#### [Work order]
When you restate the records, do so word for word and omit any picture they contain.

┌────────

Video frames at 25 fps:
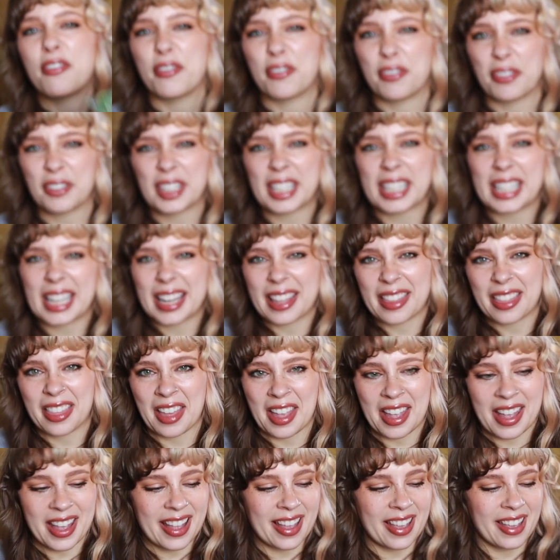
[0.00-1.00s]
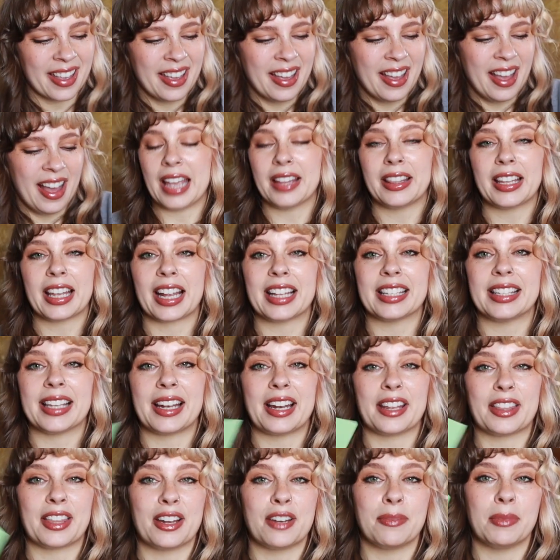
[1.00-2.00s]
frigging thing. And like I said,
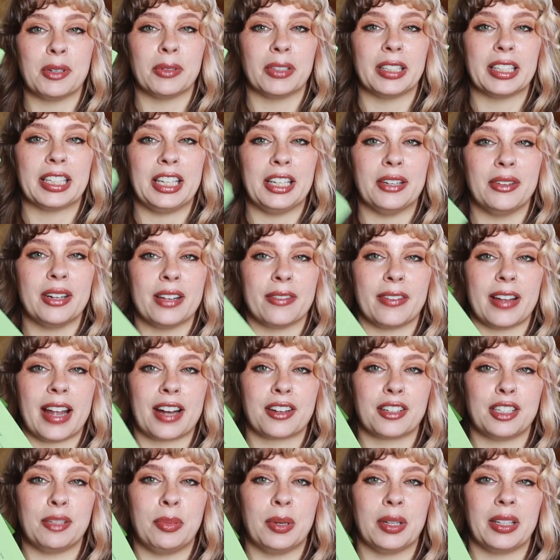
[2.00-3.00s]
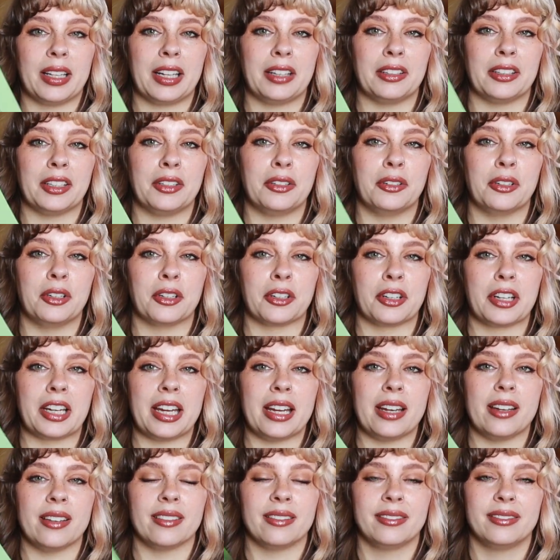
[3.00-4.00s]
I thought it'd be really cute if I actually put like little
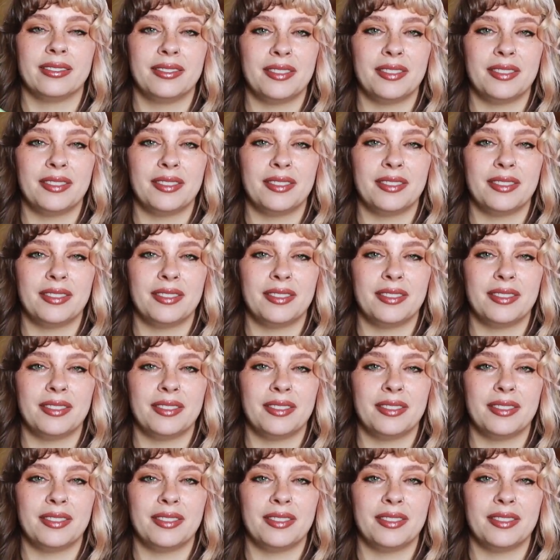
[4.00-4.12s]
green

└────────

#### [Task result]
Video frames at 25 fps:
[0.00-1.00s]
[1.00-2.00s]
frigging thing. And like I said,
[2.00-3.00s]
[3.00-4.00s]
I thought it'd be really cute if I actually put like little
[4.00-4.12s]
green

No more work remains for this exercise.